■ Work task:
A word-for-word copy of the data is what's wanted; pictures stay out of it.

[Start of Attachment]

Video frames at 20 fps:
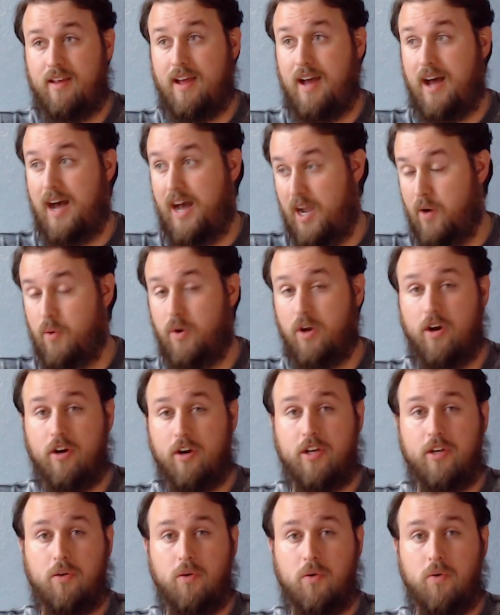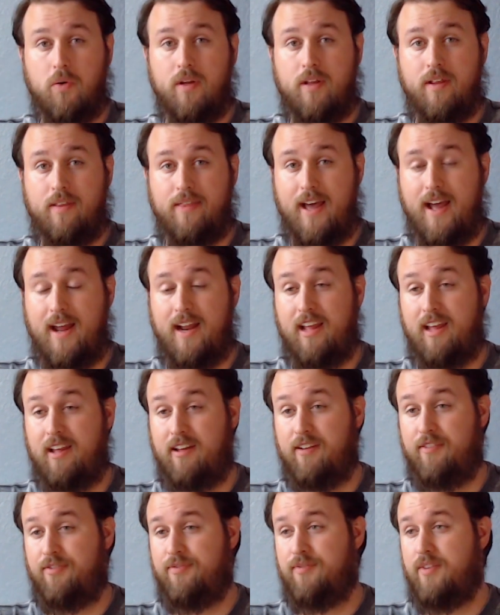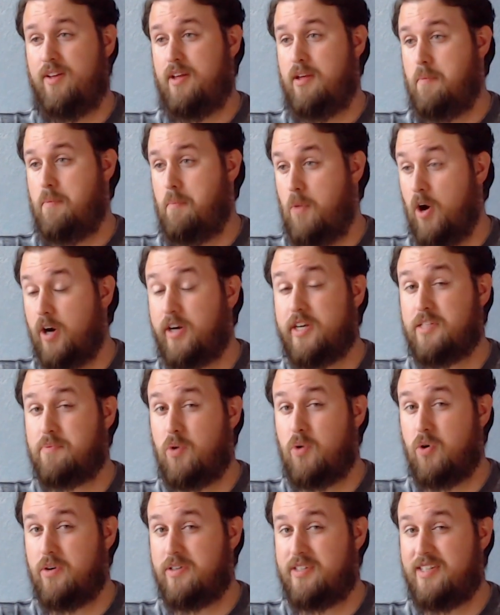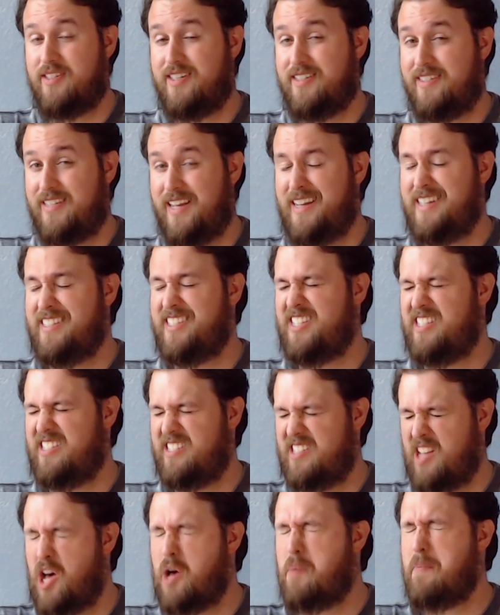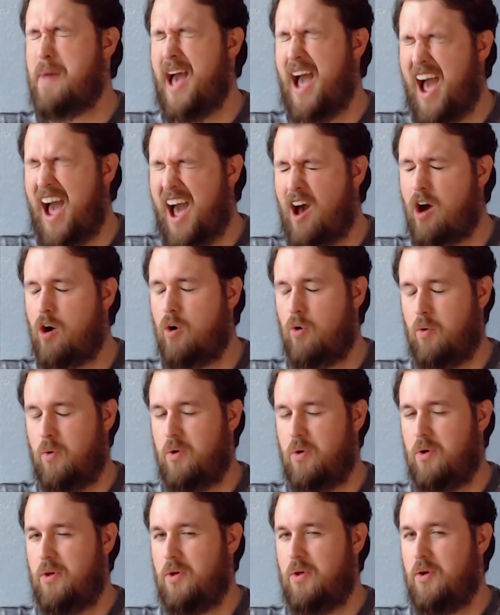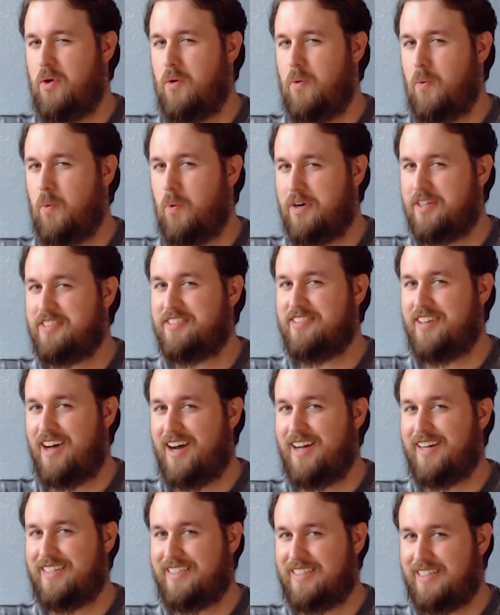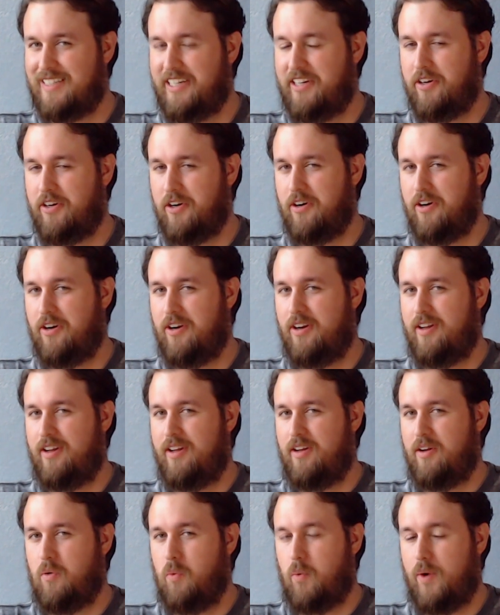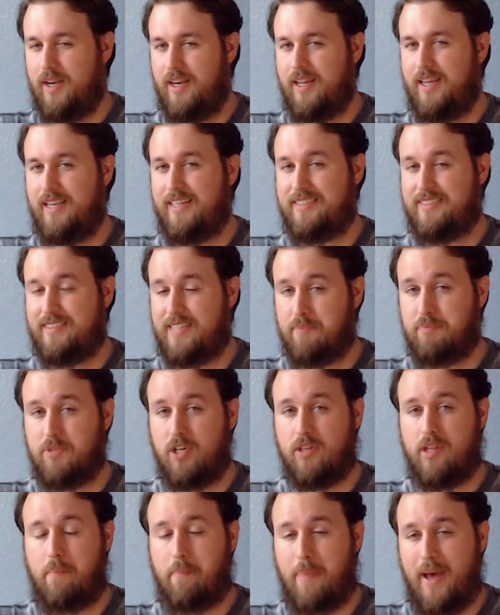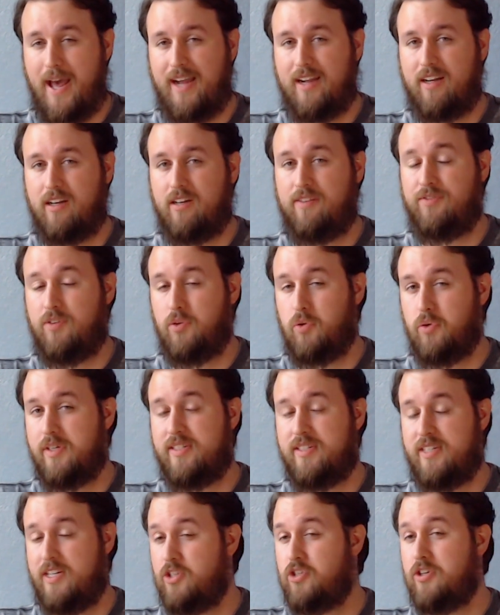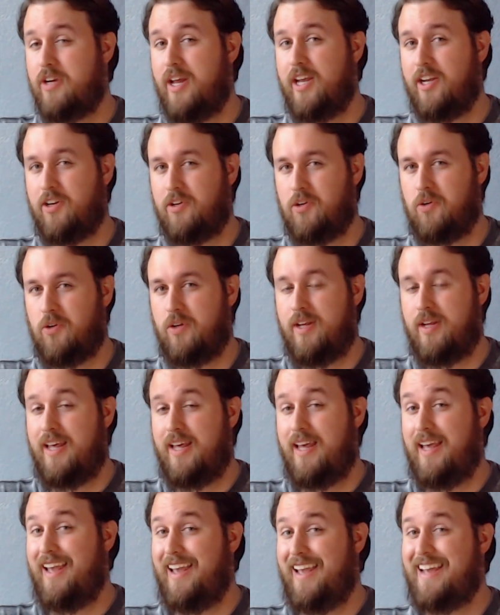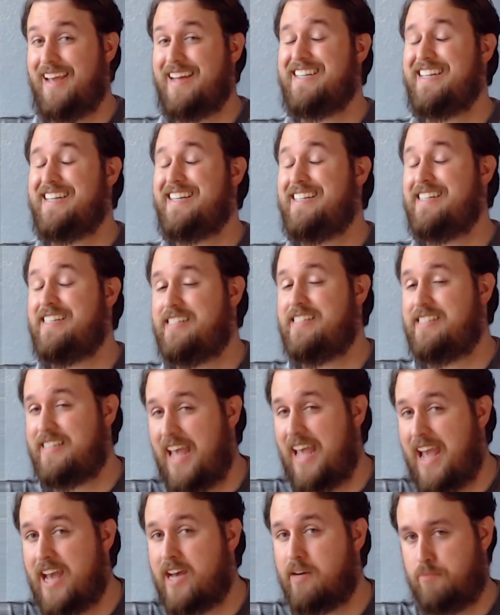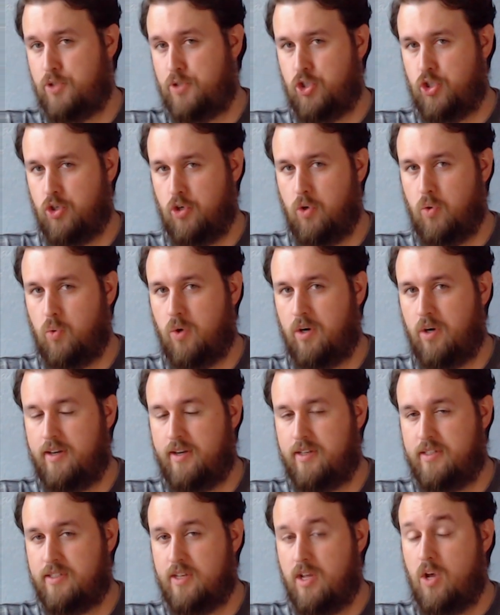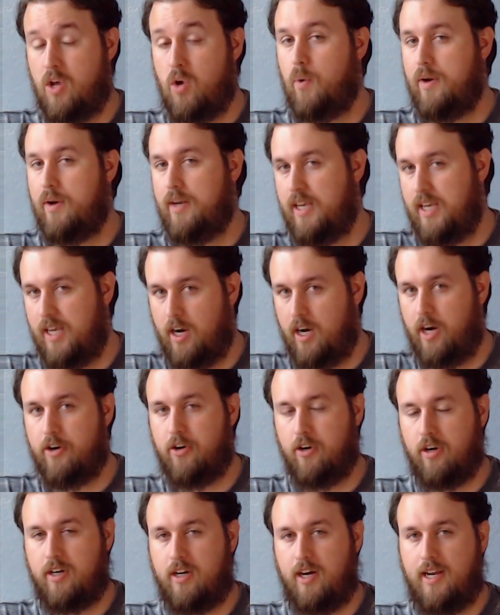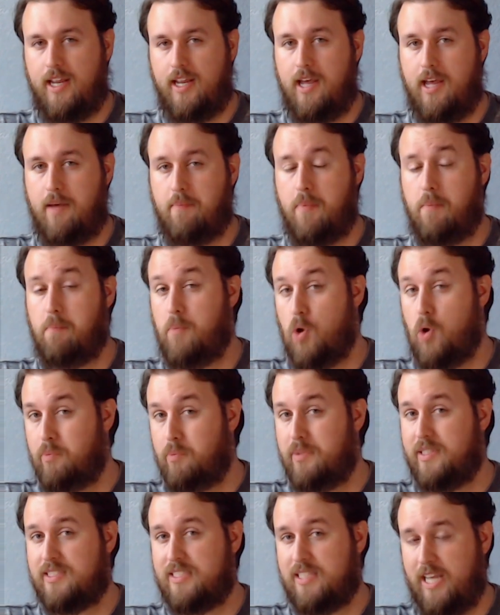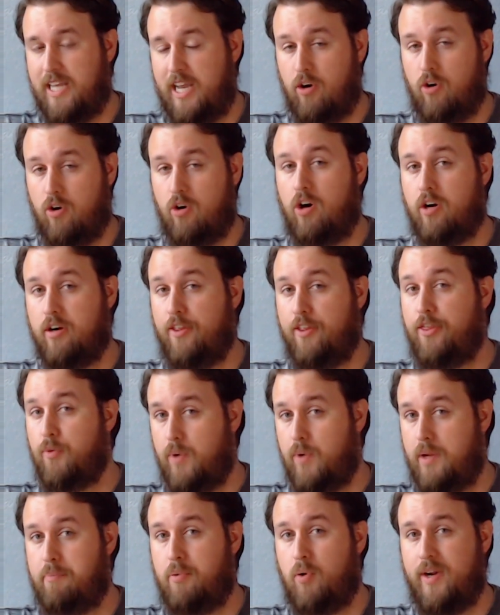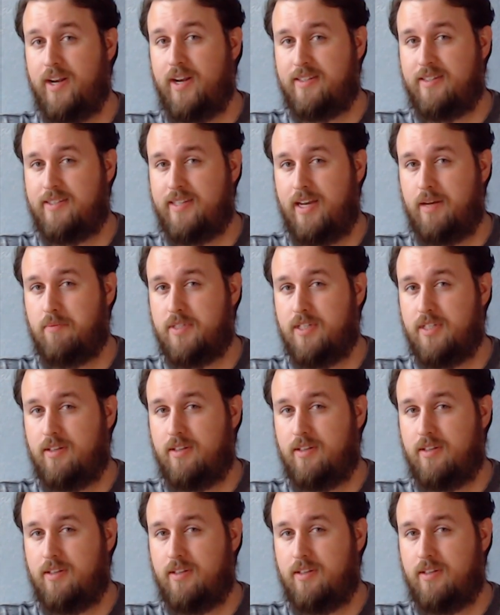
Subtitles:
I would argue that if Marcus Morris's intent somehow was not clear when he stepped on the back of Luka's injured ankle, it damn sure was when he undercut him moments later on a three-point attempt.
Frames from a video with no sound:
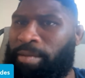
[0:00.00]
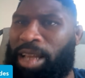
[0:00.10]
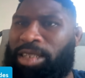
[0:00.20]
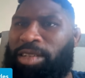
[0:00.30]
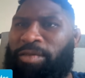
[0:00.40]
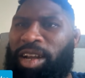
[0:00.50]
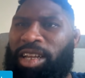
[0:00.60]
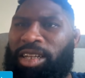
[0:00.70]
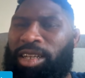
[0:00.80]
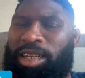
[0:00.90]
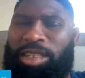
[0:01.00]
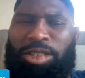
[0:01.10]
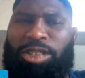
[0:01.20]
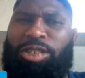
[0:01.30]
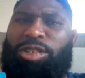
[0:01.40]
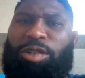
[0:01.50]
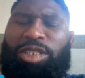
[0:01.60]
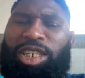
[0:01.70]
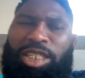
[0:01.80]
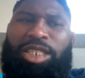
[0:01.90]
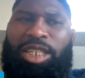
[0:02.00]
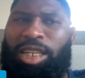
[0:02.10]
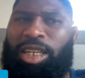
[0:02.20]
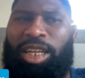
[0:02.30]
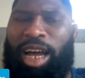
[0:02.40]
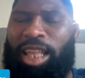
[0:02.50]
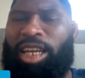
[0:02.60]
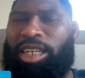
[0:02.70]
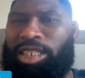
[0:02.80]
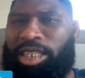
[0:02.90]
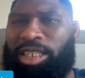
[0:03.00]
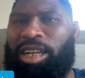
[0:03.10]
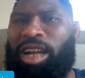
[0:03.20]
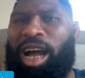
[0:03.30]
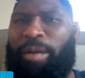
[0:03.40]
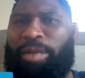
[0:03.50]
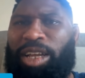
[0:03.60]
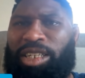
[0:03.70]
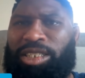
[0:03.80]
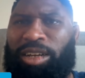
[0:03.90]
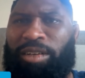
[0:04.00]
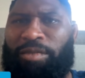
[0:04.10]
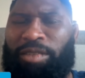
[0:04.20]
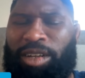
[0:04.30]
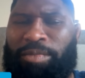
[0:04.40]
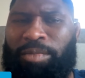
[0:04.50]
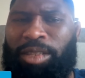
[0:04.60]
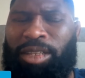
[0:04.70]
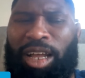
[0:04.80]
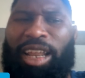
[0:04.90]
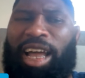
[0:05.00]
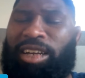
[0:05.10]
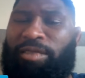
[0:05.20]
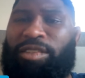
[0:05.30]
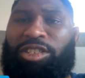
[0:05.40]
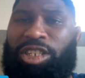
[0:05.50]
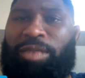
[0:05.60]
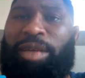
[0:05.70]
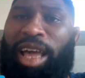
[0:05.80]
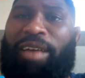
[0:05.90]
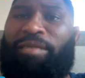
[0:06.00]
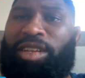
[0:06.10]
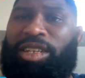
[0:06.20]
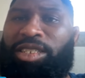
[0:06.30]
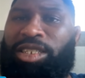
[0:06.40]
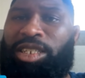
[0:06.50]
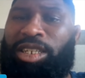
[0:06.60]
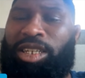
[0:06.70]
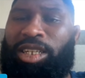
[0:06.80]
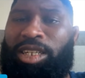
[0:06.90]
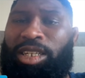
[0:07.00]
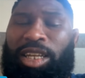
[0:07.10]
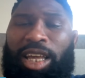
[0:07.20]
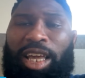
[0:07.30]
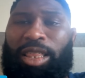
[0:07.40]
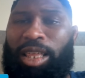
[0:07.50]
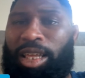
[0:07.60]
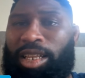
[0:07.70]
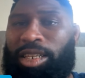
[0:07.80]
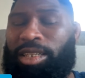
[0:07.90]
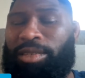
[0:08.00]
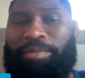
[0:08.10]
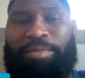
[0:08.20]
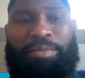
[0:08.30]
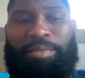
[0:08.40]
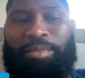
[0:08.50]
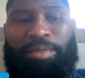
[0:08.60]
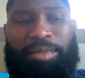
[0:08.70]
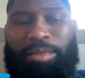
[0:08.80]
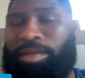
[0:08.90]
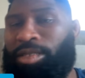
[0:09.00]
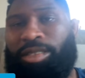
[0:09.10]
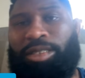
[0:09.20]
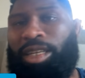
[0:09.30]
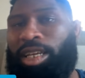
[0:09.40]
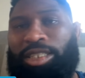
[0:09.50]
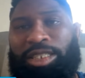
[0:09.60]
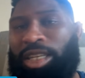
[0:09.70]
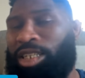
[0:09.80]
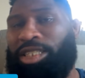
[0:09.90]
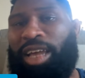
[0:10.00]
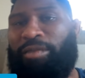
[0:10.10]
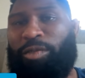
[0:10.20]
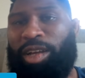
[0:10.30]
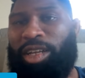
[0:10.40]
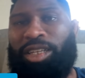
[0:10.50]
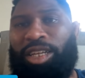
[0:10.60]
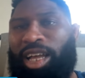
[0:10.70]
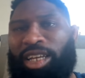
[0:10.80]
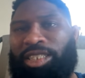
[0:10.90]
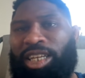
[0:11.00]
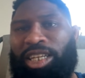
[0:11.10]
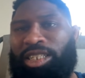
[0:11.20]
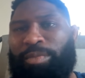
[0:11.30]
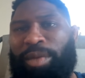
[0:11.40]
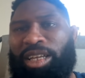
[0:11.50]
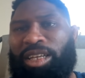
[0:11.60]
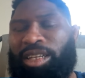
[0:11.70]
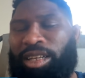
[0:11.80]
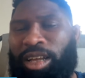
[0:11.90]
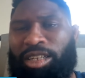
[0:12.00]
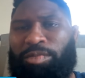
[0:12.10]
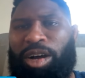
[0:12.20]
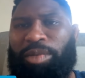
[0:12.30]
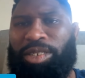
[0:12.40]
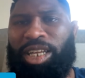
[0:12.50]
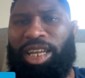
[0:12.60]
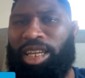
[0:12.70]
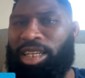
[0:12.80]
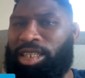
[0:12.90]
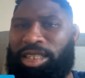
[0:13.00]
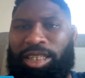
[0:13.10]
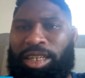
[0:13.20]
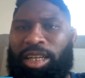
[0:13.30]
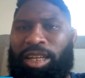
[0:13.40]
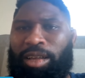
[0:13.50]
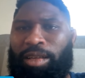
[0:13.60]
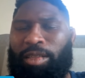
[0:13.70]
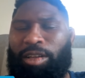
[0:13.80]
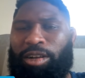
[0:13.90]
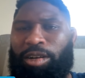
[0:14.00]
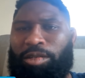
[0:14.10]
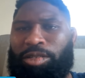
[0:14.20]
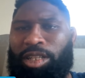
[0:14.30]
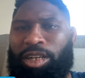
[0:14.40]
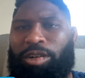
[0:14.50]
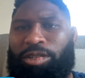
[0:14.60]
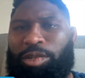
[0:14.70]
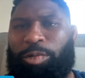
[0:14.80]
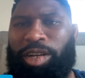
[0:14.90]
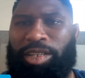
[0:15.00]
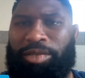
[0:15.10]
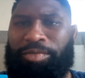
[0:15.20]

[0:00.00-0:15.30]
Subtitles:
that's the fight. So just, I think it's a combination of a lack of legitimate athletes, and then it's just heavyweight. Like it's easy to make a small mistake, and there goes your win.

[End of Attachment]

■ Result of the task:
Video frames at 20 fps:
Subtitles:
I would argue that if Marcus Morris's intent somehow was not clear when he stepped on the back of Luka's injured ankle, it damn sure was when he undercut him moments later on a three-point attempt.
Frames from a video with no sound:
[0:00.00]
[0:00.10]
[0:00.20]
[0:00.30]
[0:00.40]
[0:00.50]
[0:00.60]
[0:00.70]
[0:00.80]
[0:00.90]
[0:01.00]
[0:01.10]
[0:01.20]
[0:01.30]
[0:01.40]
[0:01.50]
[0:01.60]
[0:01.70]
[0:01.80]
[0:01.90]
[0:02.00]
[0:02.10]
[0:02.20]
[0:02.30]
[0:02.40]
[0:02.50]
[0:02.60]
[0:02.70]
[0:02.80]
[0:02.90]
[0:03.00]
[0:03.10]
[0:03.20]
[0:03.30]
[0:03.40]
[0:03.50]
[0:03.60]
[0:03.70]
[0:03.80]
[0:03.90]
[0:04.00]
[0:04.10]
[0:04.20]
[0:04.30]
[0:04.40]
[0:04.50]
[0:04.60]
[0:04.70]
[0:04.80]
[0:04.90]
[0:05.00]
[0:05.10]
[0:05.20]
[0:05.30]
[0:05.40]
[0:05.50]
[0:05.60]
[0:05.70]
[0:05.80]
[0:05.90]
[0:06.00]
[0:06.10]
[0:06.20]
[0:06.30]
[0:06.40]
[0:06.50]
[0:06.60]
[0:06.70]
[0:06.80]
[0:06.90]
[0:07.00]
[0:07.10]
[0:07.20]
[0:07.30]
[0:07.40]
[0:07.50]
[0:07.60]
[0:07.70]
[0:07.80]
[0:07.90]
[0:08.00]
[0:08.10]
[0:08.20]
[0:08.30]
[0:08.40]
[0:08.50]
[0:08.60]
[0:08.70]
[0:08.80]
[0:08.90]
[0:09.00]
[0:09.10]
[0:09.20]
[0:09.30]
[0:09.40]
[0:09.50]
[0:09.60]
[0:09.70]
[0:09.80]
[0:09.90]
[0:10.00]
[0:10.10]
[0:10.20]
[0:10.30]
[0:10.40]
[0:10.50]
[0:10.60]
[0:10.70]
[0:10.80]
[0:10.90]
[0:11.00]
[0:11.10]
[0:11.20]
[0:11.30]
[0:11.40]
[0:11.50]
[0:11.60]
[0:11.70]
[0:11.80]
[0:11.90]
[0:12.00]
[0:12.10]
[0:12.20]
[0:12.30]
[0:12.40]
[0:12.50]
[0:12.60]
[0:12.70]
[0:12.80]
[0:12.90]
[0:13.00]
[0:13.10]
[0:13.20]
[0:13.30]
[0:13.40]
[0:13.50]
[0:13.60]
[0:13.70]
[0:13.80]
[0:13.90]
[0:14.00]
[0:14.10]
[0:14.20]
[0:14.30]
[0:14.40]
[0:14.50]
[0:14.60]
[0:14.70]
[0:14.80]
[0:14.90]
[0:15.00]
[0:15.10]
[0:15.20]

[0:00.00-0:15.30]
Subtitles:
that's the fight. So just, I think it's a combination of a lack of legitimate athletes, and then it's just heavyweight. Like it's easy to make a small mistake, and there goes your win.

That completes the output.